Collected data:
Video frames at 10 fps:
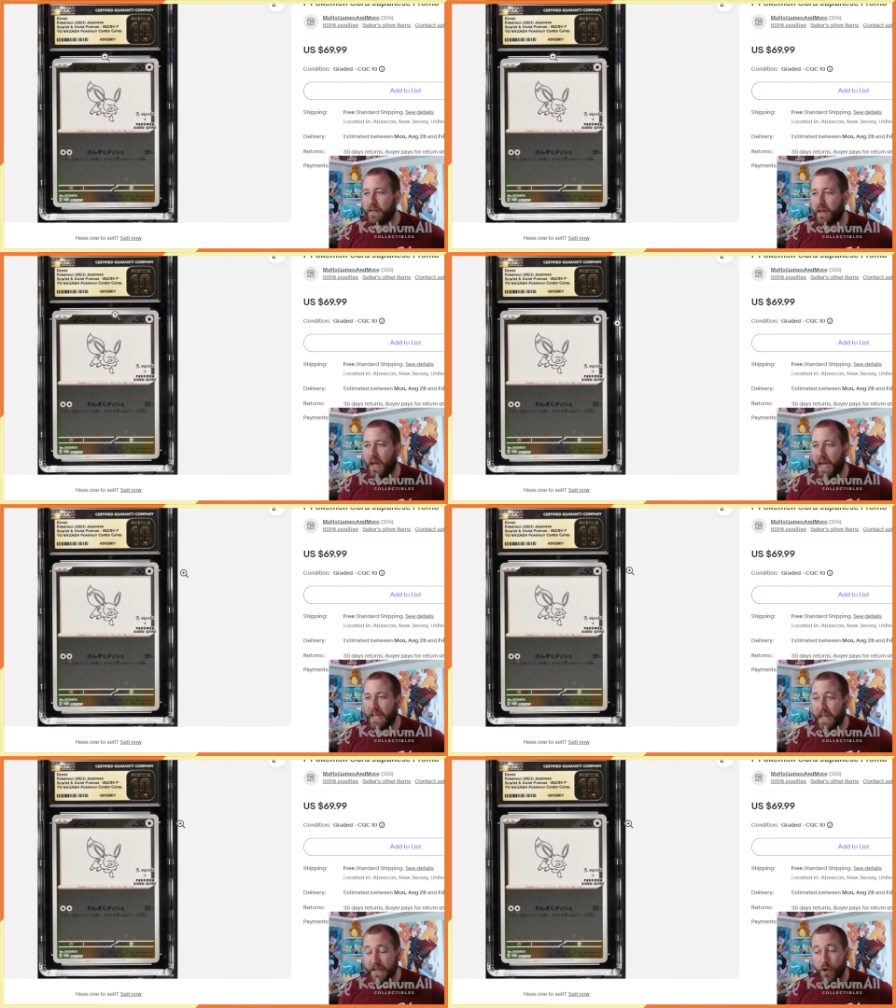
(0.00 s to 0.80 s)

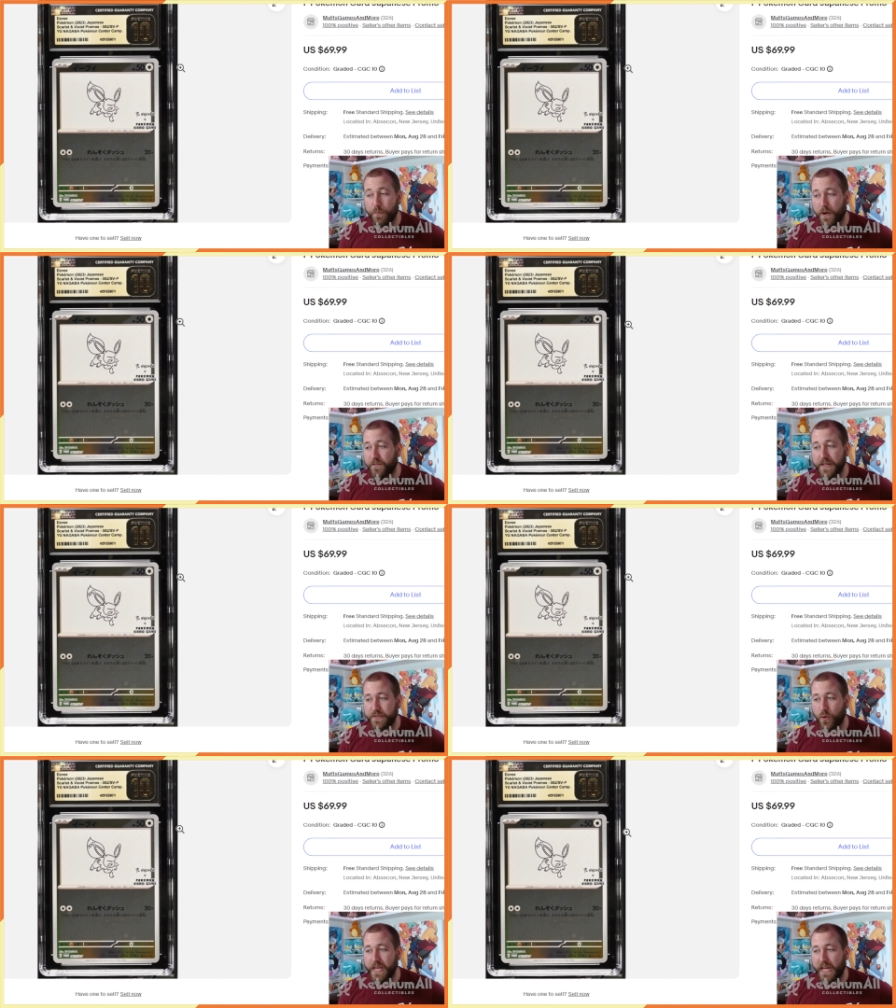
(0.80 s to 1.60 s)
I, I know Perfect's
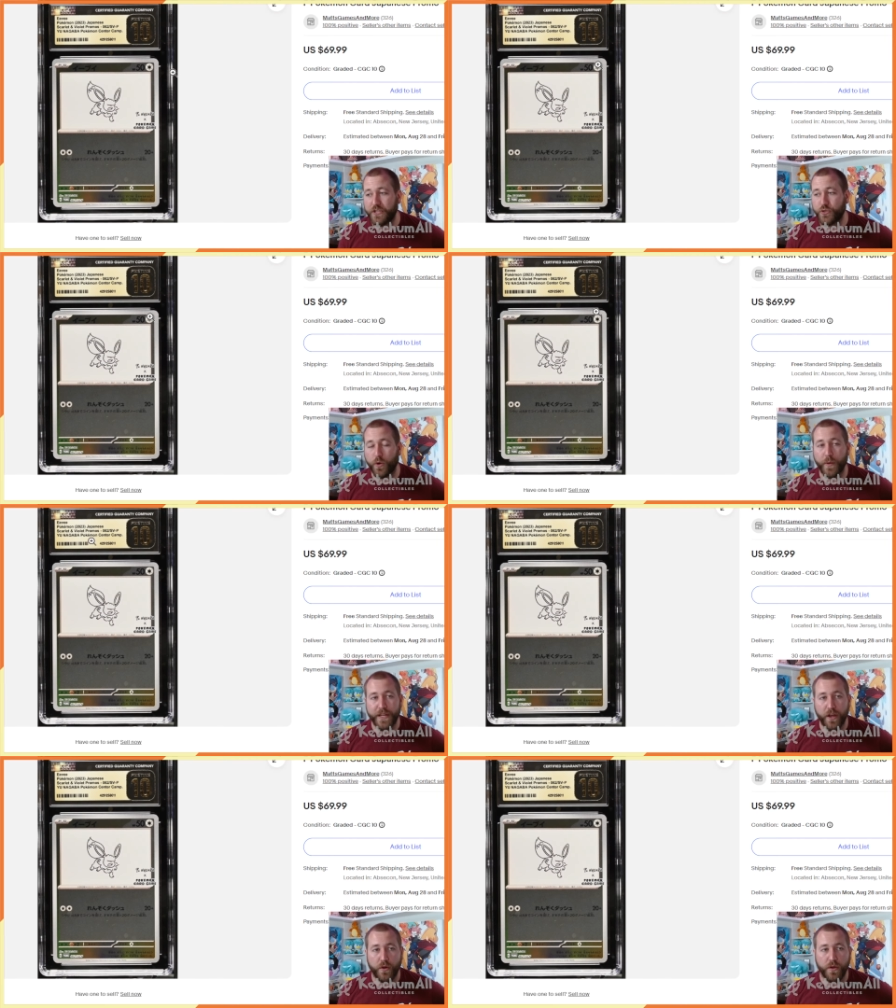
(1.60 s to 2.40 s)
only had a short
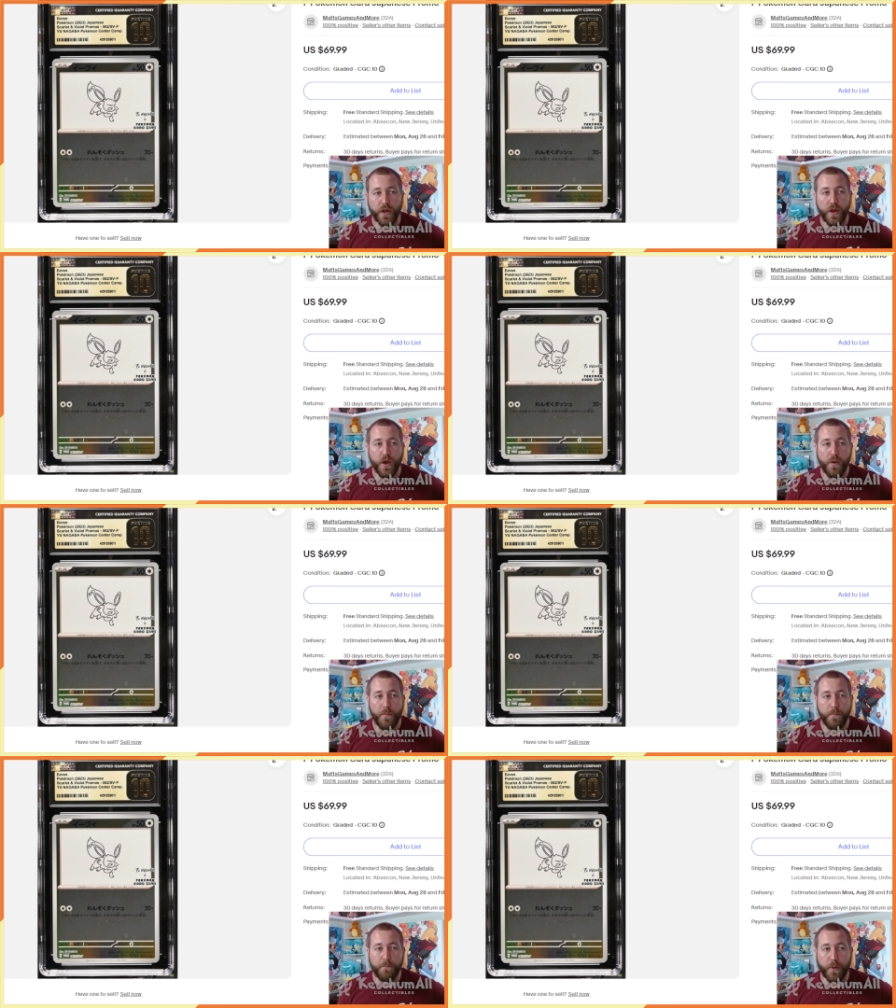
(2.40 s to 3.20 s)
window,
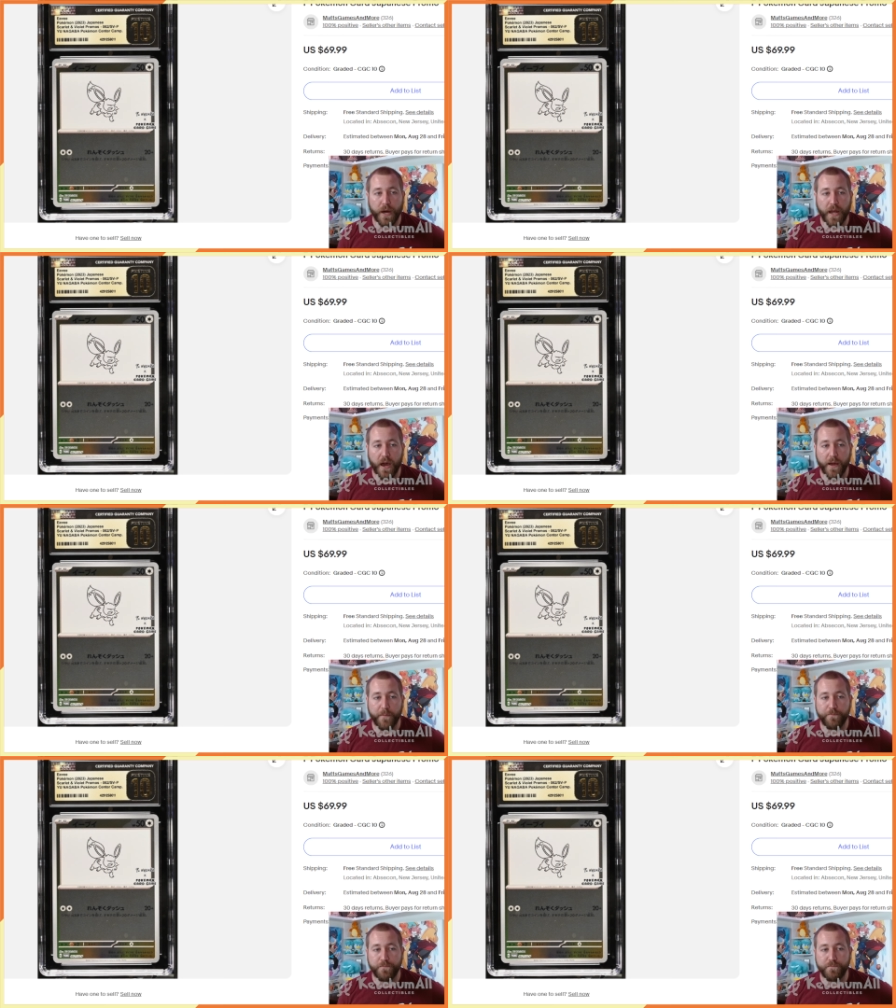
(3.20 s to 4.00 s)
but uh,
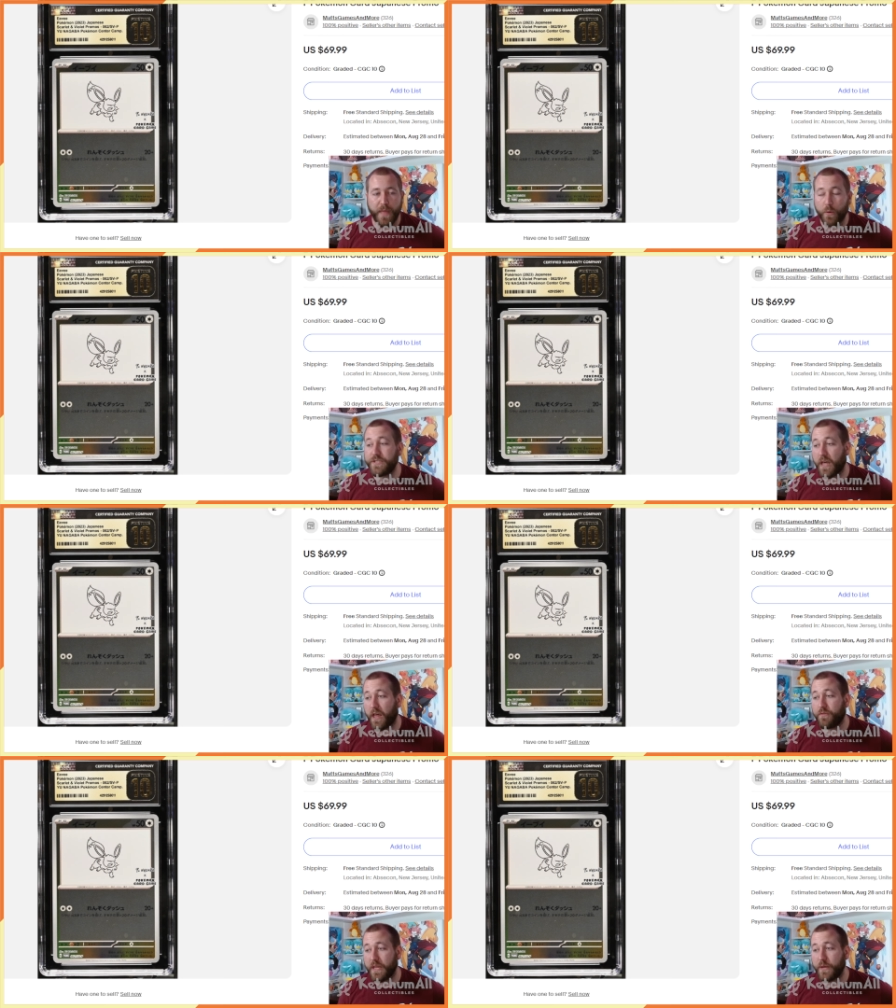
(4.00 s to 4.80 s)
they were
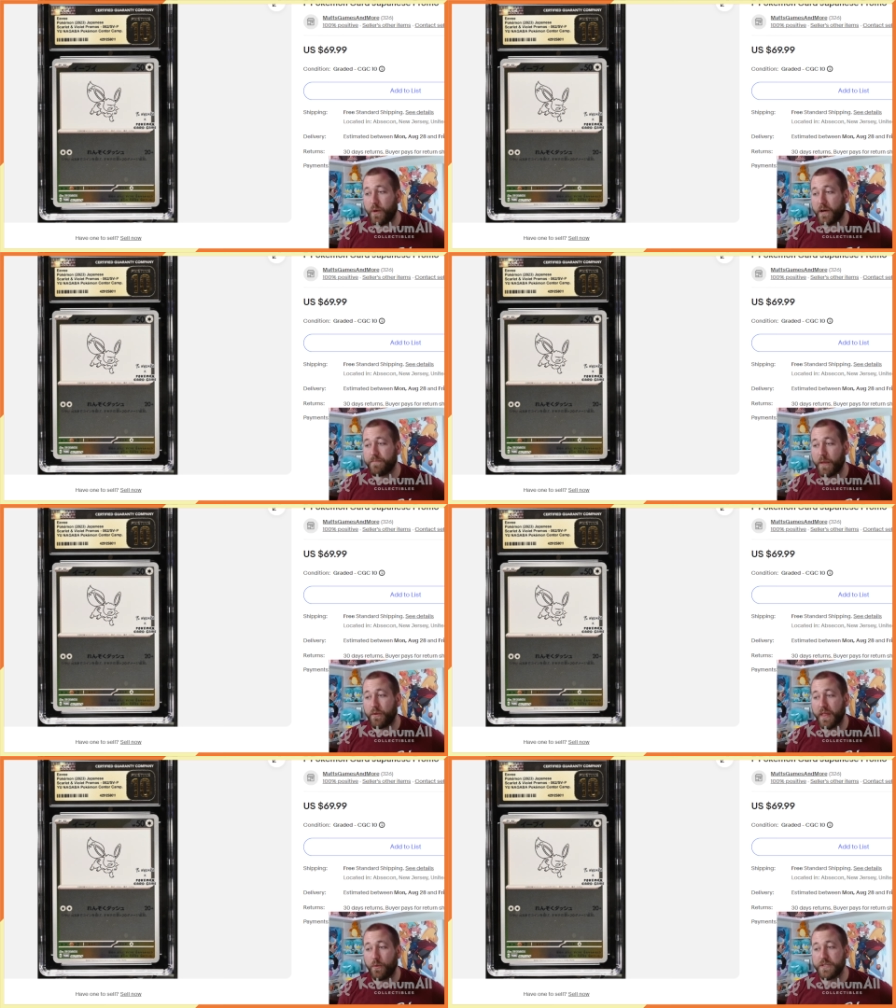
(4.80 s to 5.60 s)
selling really well. They,
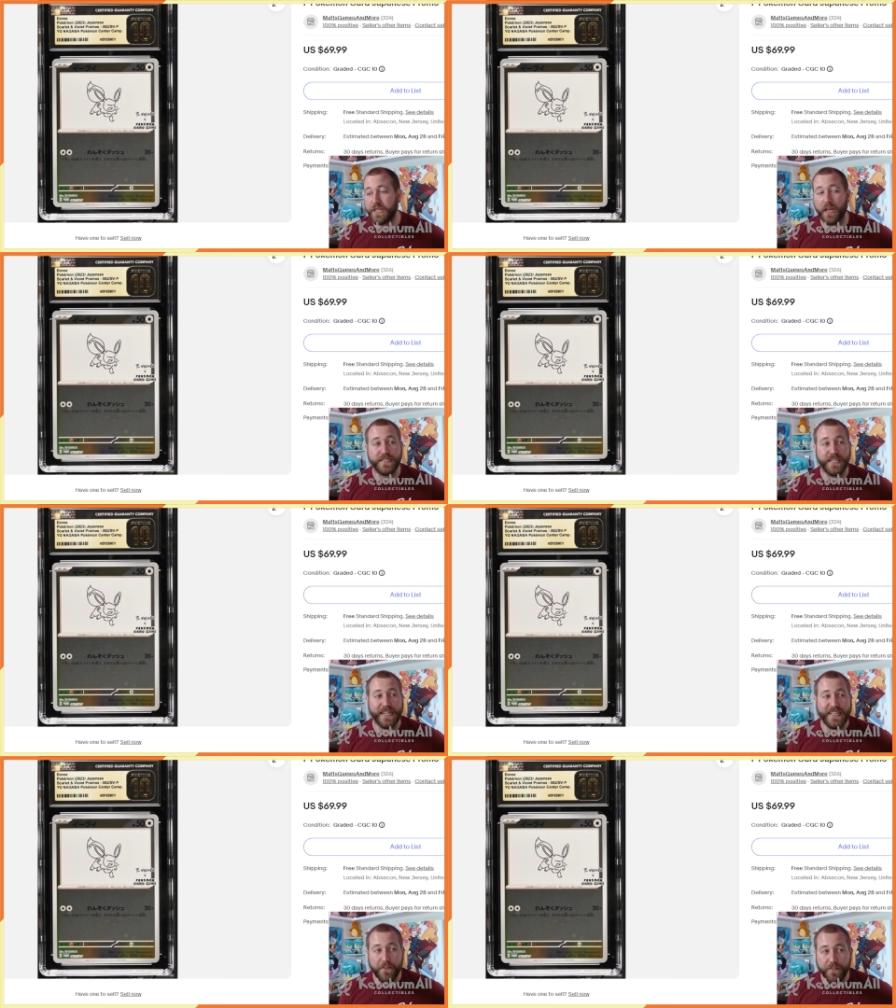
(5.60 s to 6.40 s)
they were selling
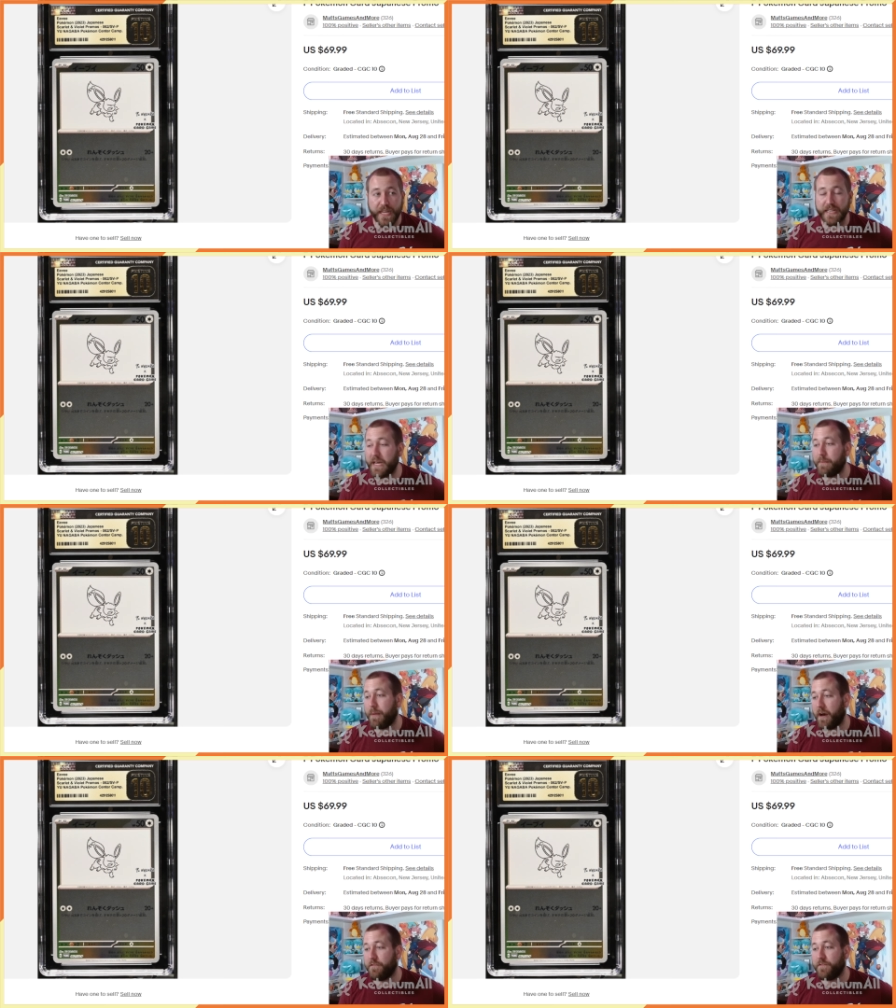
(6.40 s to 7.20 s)
significantly
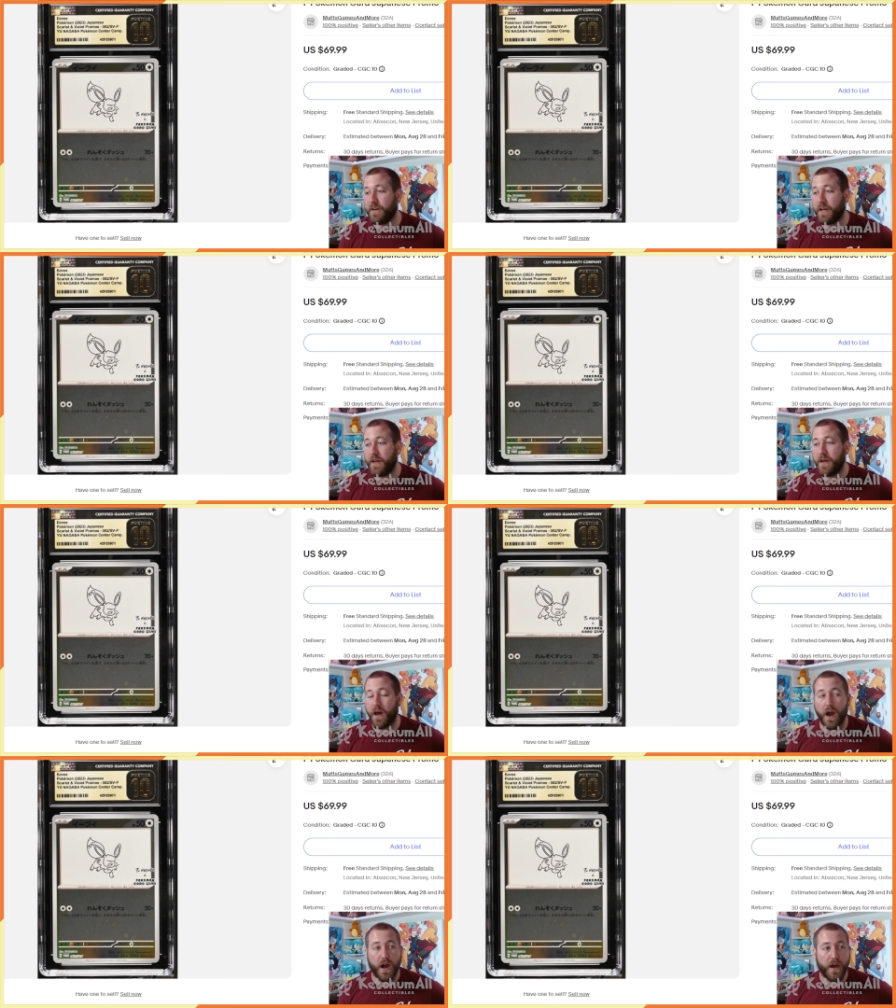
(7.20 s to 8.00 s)
above
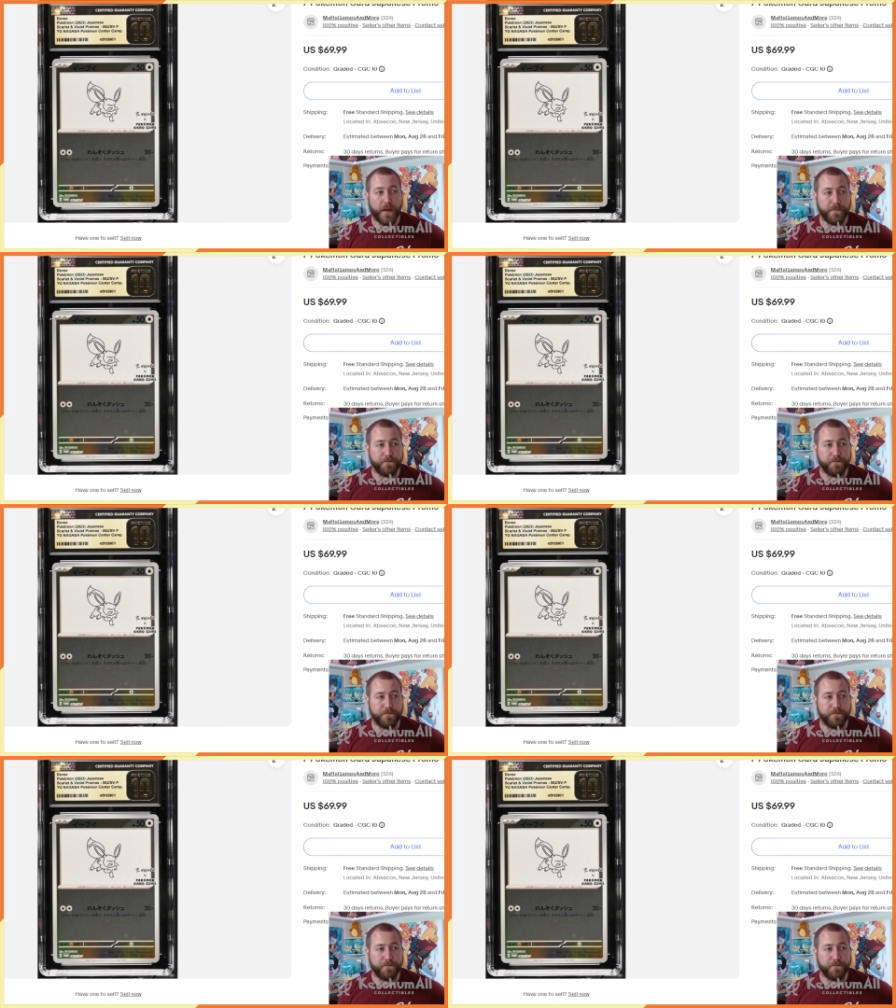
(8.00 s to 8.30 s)
um,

▶ _EXERCISE GOAL_: Would you return the records exactly as written, minus any image?

▶ _SOLUTION TO THIS PROBLEM_:
Video frames at 10 fps:
(0.00 s to 0.80 s)

(0.80 s to 1.60 s)
I, I know Perfect's
(1.60 s to 2.40 s)
only had a short
(2.40 s to 3.20 s)
window,
(3.20 s to 4.00 s)
but uh,
(4.00 s to 4.80 s)
they were
(4.80 s to 5.60 s)
selling really well. They,
(5.60 s to 6.40 s)
they were selling
(6.40 s to 7.20 s)
significantly
(7.20 s to 8.00 s)
above
(8.00 s to 8.30 s)
um,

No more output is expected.